1980's: AN AMERICAN WEREWOLF IN LONDON
Much like the 1970's, the 1980's was an incredibly strong year for horror.  In an attempt to veer away from the slashers and without pouring a glass of Red Rum, I've chosen my pick of the 1980's to be the helicopter killer's horror comedy flick, An American Werewolf in London.  The late 70's and 80's started the horror obsession in cross genre horror films.  Of course AAWIL wasn't the first horror comedy, but it was one of the most successful and showed Hollywood that horror fans craved this type of horror film.  Shorty after AAWIL was released, there was a surge of horror comedies, but none have matched the all around greatness of John Landis' moonstruck talking picture.

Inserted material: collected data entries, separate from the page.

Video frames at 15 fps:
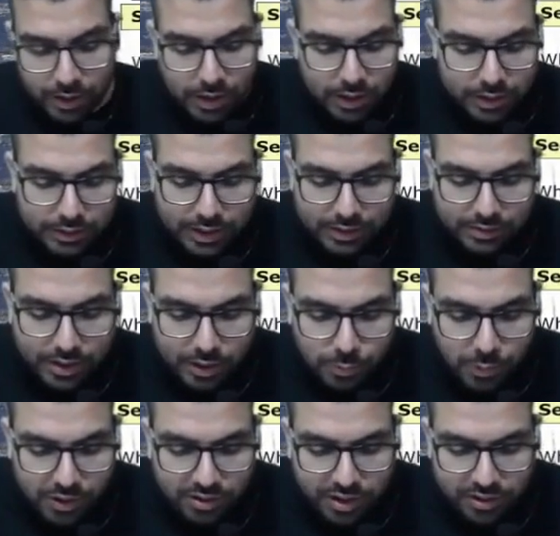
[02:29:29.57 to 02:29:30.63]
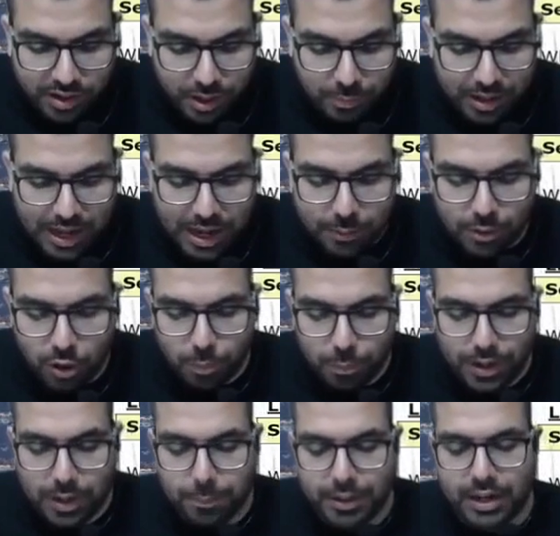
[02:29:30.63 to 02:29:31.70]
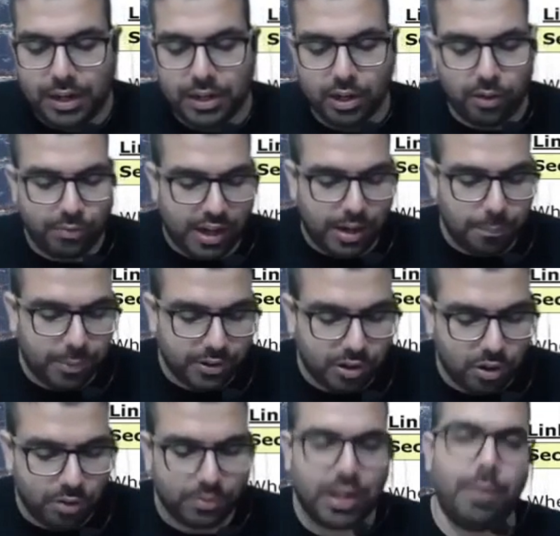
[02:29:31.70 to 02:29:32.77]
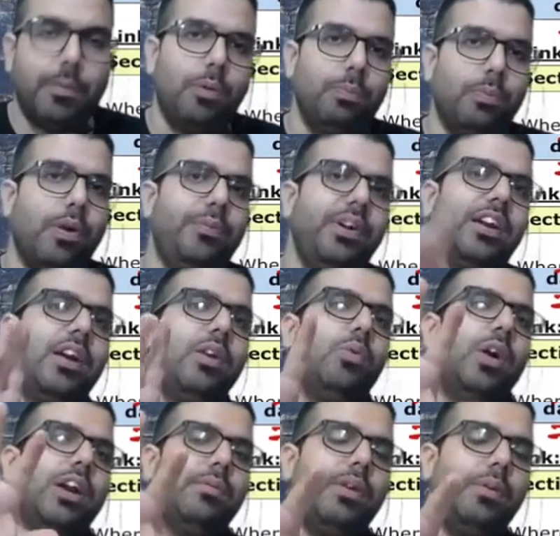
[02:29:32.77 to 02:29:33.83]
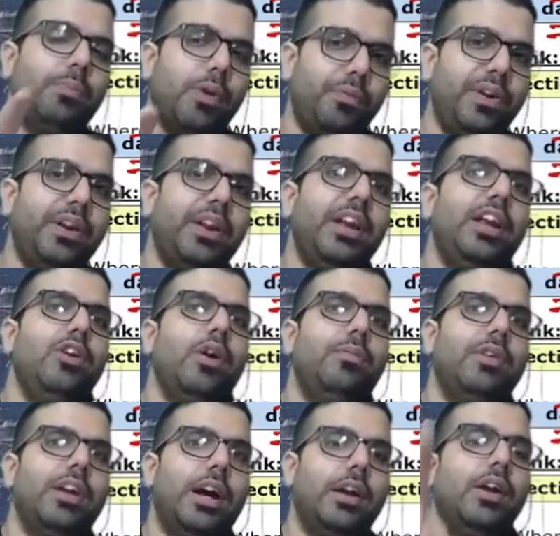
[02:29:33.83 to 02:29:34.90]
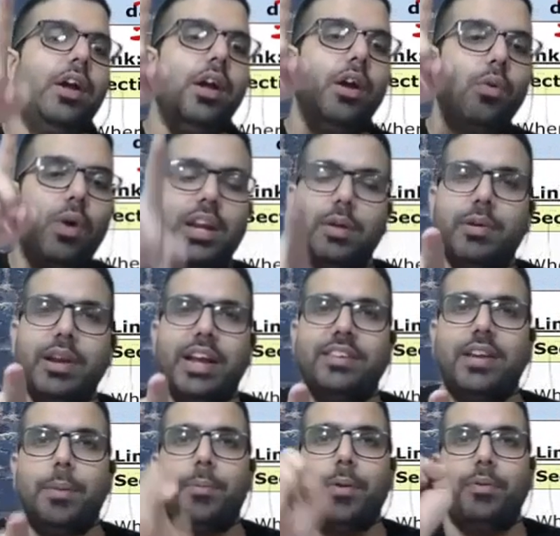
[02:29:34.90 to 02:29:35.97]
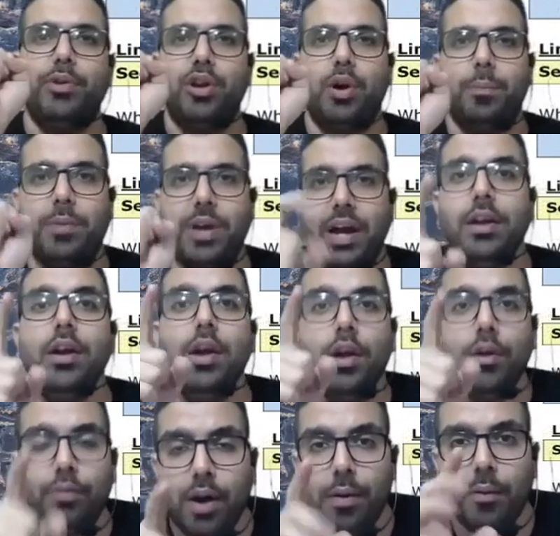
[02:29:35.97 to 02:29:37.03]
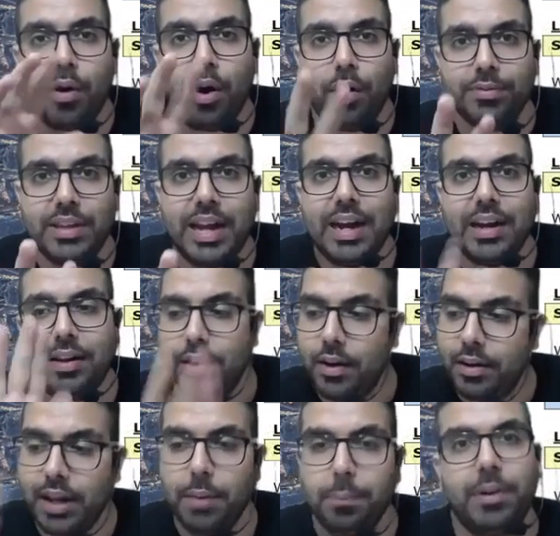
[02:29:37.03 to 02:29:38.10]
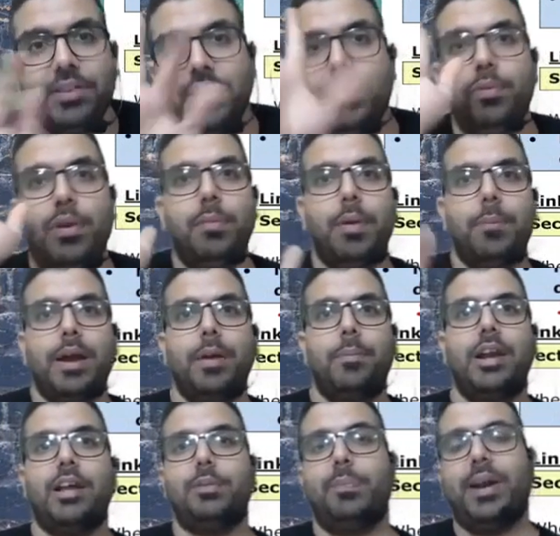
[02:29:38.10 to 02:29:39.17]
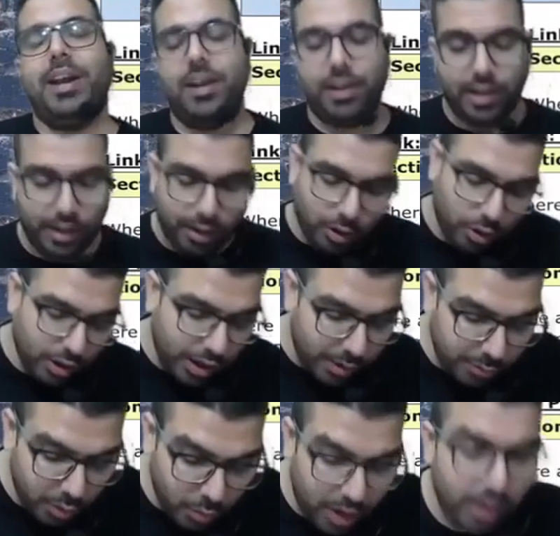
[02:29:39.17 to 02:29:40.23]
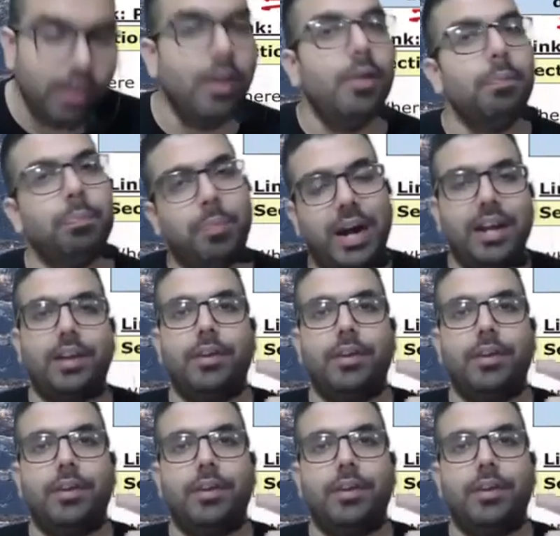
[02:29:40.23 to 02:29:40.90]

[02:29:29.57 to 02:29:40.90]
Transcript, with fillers: then such person shall be liable to pay a penalty of 10% of the amount profited whatever profiting you have done whatever extra profit you have done from of that 10% will be payable as penalty okay everyone but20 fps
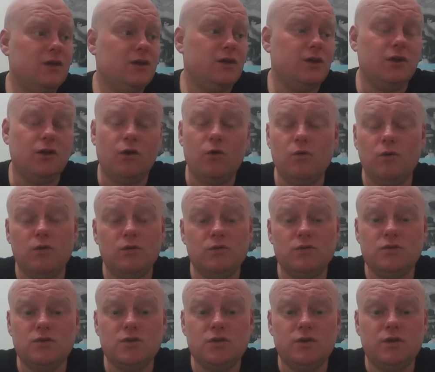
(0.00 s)
You know,
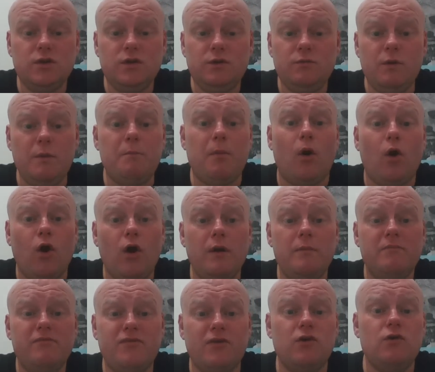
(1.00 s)
we bought
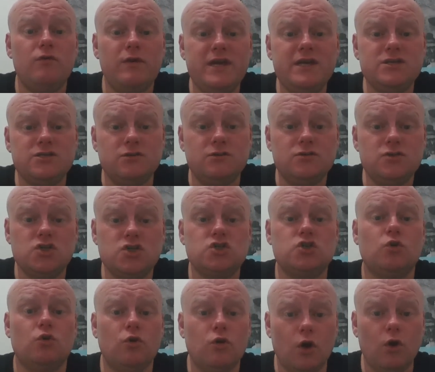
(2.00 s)
him for a reason, to
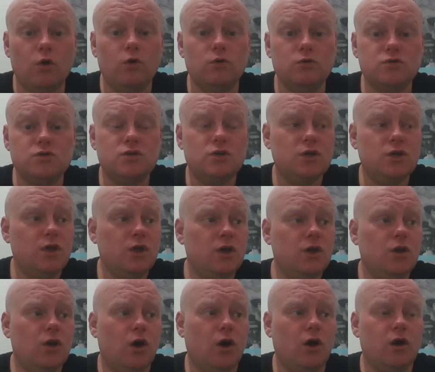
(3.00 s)
score goals.
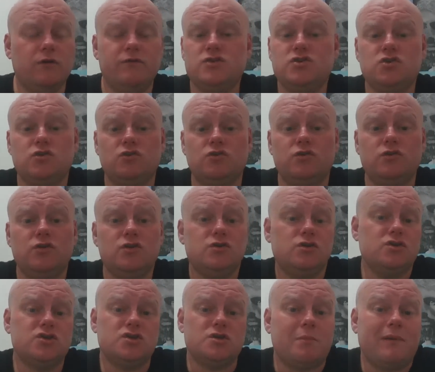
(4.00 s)
All of a sudden,
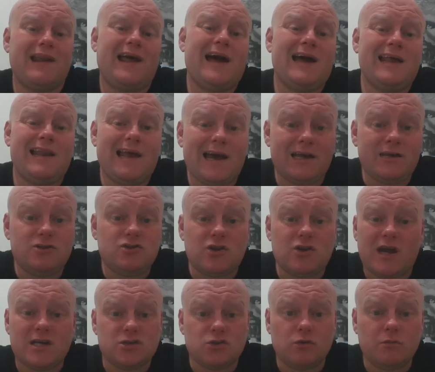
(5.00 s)
the supply line
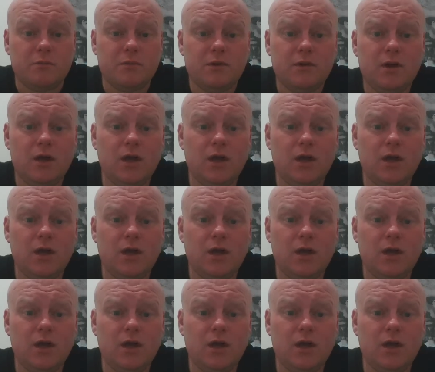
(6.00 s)
dries up.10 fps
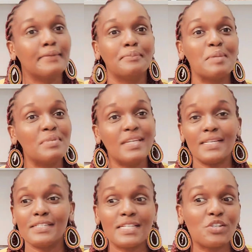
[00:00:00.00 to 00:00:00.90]
Maybe
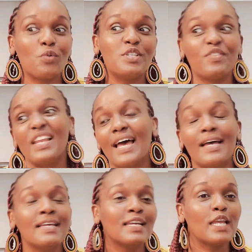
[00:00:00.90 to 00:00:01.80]
Nigerians always feel,
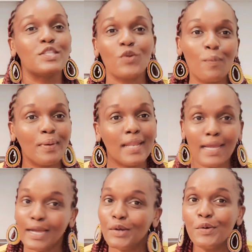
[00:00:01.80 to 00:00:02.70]
it's open,
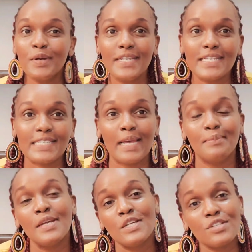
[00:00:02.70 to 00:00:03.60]
I can go
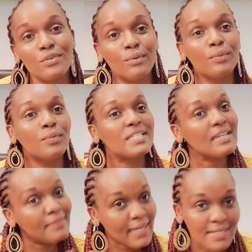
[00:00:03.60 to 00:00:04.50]
anytime. So
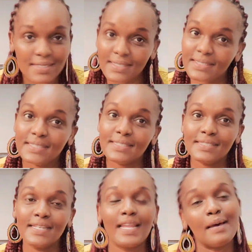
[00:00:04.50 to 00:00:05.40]
whatever it is, it's
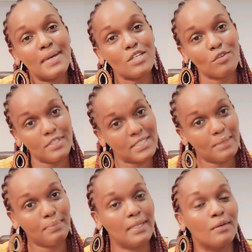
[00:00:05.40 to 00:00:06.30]
still a matter of
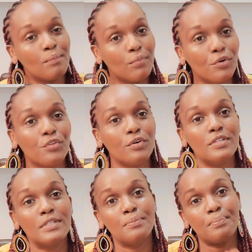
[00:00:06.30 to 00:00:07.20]
discipline, both
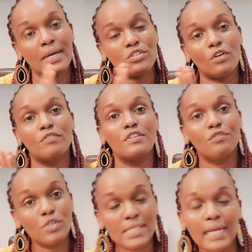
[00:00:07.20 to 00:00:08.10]
on the part of the
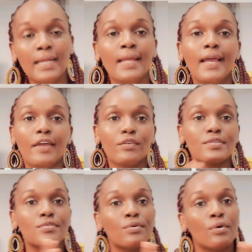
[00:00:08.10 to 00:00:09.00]
voter and
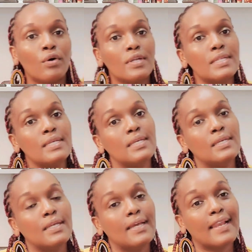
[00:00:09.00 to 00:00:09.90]
also on
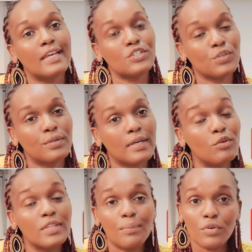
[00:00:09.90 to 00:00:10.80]
the election,
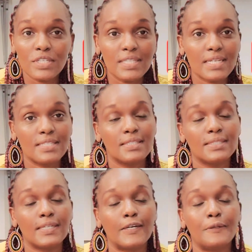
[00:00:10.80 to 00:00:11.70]
the body that
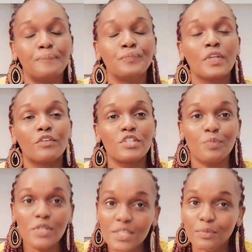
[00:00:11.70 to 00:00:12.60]
is
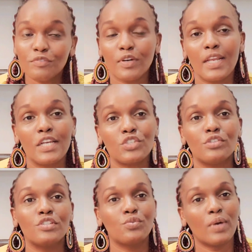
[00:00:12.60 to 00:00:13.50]
responsible for
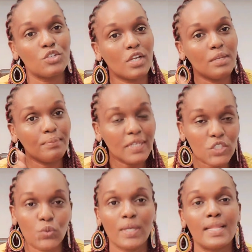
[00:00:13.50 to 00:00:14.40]
elections, to actually
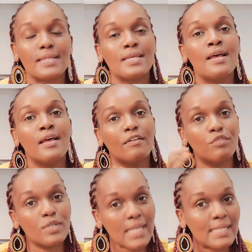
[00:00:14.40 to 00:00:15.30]
make sure that
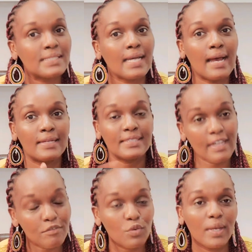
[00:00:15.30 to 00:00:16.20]
voters are
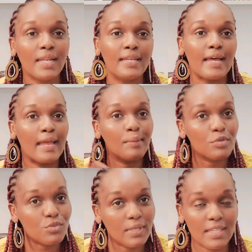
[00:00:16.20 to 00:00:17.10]
served well and are
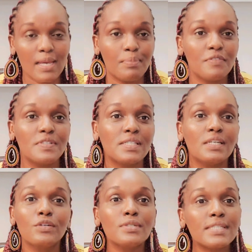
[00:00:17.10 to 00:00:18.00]
able to get their PVC
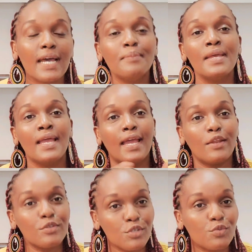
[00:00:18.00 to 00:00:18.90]
in good time,
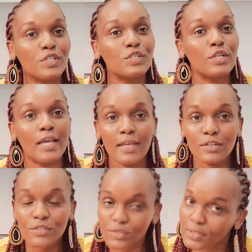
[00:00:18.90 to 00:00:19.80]
and also
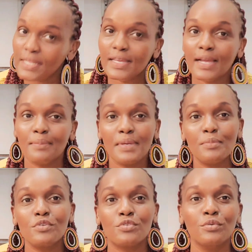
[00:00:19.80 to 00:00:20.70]
to, so that they can be
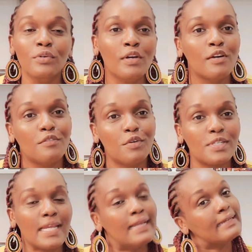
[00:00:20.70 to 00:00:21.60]
able to
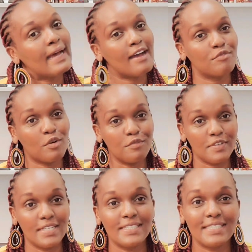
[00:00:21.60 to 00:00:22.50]
vote and have
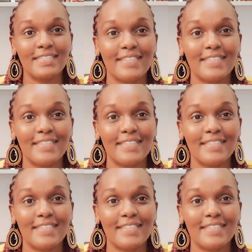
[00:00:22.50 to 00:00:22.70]
confidence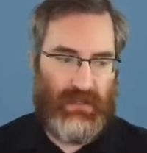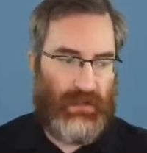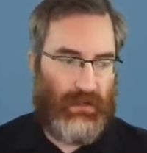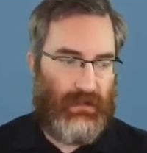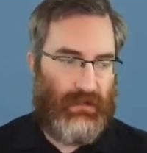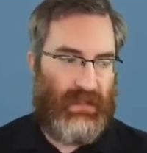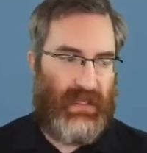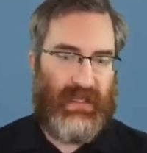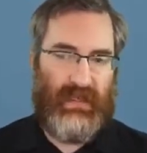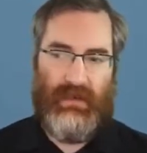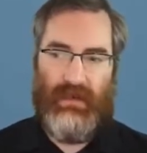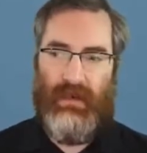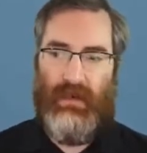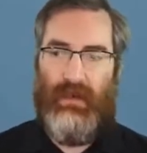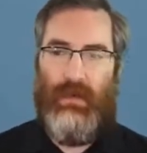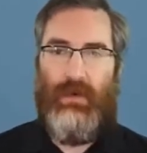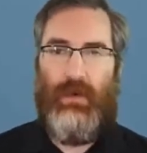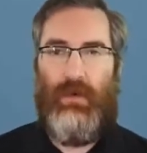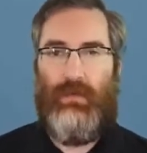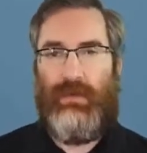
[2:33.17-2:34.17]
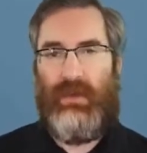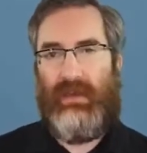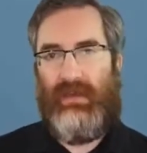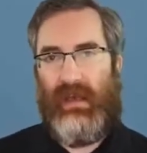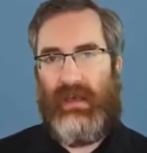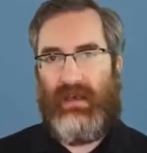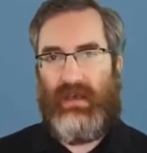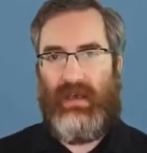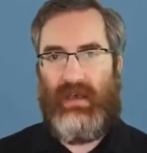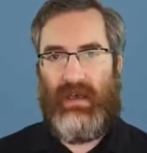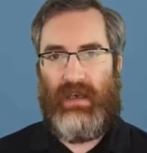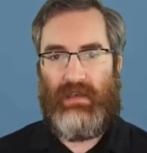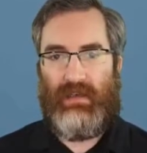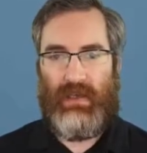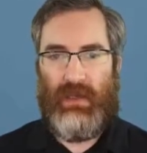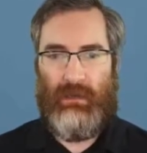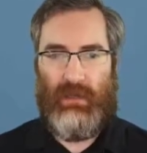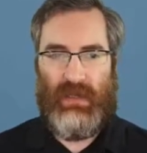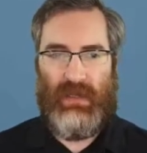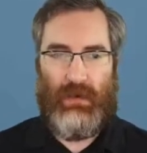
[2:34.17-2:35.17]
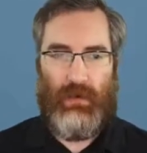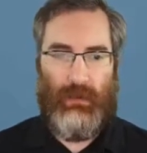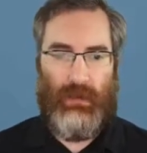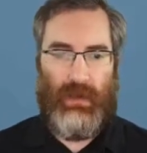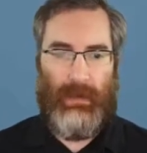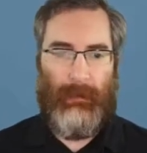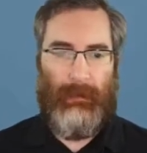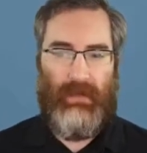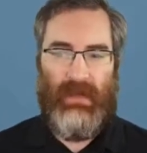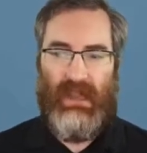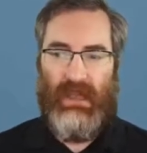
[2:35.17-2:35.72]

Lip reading: a little late, hopefully they can catch up a little bit.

1990's: THE BLAIR WITCH PROJECT
The 1990's was a less than favorable decade for horror films.  While I'm not saying there weren't sensational films out of the 90s, there just wasn't nearly as many in comparison to decades before.  Maybe it was the obsession with SNL films and bad romantic comedies, but horror seemed to take quite a backseat.  However, a "based on a true story" found footage film perfected one of the now more popular subgenres of horror. The Blair Witch Project has been parodied so much since its release that we often forget how much "Holy Shit" it delivered upon its release.  Audiences have since grown borderline OBSESSED with found-footage style horror films and it still acts as one of the most profitable subgenres of horror.  Even god-awful found footage films crank in millions of undeserved dollars simply because we want these films to be real so badly.  Due to the lack of films of this nature for the time and the BRILLIANT viral marketing campaign (the first of its kind) audiences were forced to decide for themselves whether or not they were in fact watching some sort of snuff film, or just a slice of fantastic guerilla filmmaking.  
2000's: THE RING
For as much as we all complain about the horror genre's current obsession with remakes and Americanizing foreign horror films, we're the ones who asked for it.  In 2002, we became completely enamored with the pale faced, long haired, ghost girls of Japan with our American version of their famously horrifying Ringu.  We shelled out tons of money into movie theaters and it would appear that Hollywood Horror is still coasting off of our actions from the turn of the millennium.  The Ring was insanely successful and truly sparked the remake/Americanization craze of horror films, Asian horror in particular.  They say beggars can't be choosers...
2010's: HATCHET II
In 2006, Adam Green released a horror film that seemed to feed the inner fanboy inside each and every genre fan.  Presented with predominately practical effects and without a wide release, Hatchet thrived solely from word of mouth and festival runs.  It was then that the film developed an increasingly vocal fanbase and thrust Adam Green into the horror geek's hall of fame.  Fast forward to 2010, Adam Green presents the fan-craved sequel to his directorial debut without a rating, and without giving a single fuck.  Here's the thing.  I chose Hatchet II as the film for the 2010's (so far) not because I believe Adam Green is the second coming of John Carpenter or anything, but because his films represent an entirely new breed of horror.  I'm talking about fan funded, demanded, and generated films.  We now live in an age where sites like Kickstarter and IndieGoGo can fund films we could only dream of being made, where one tweet from the right source could get your film demanded all over the world, and where a rating from the MPAA means absolutely nothing.  If we want to see a film, we're going to see the damn film.  Regardless of ratings or reviews, Adam Green has been the front man for this fanboy army concept of getting films created and most importantly, seen.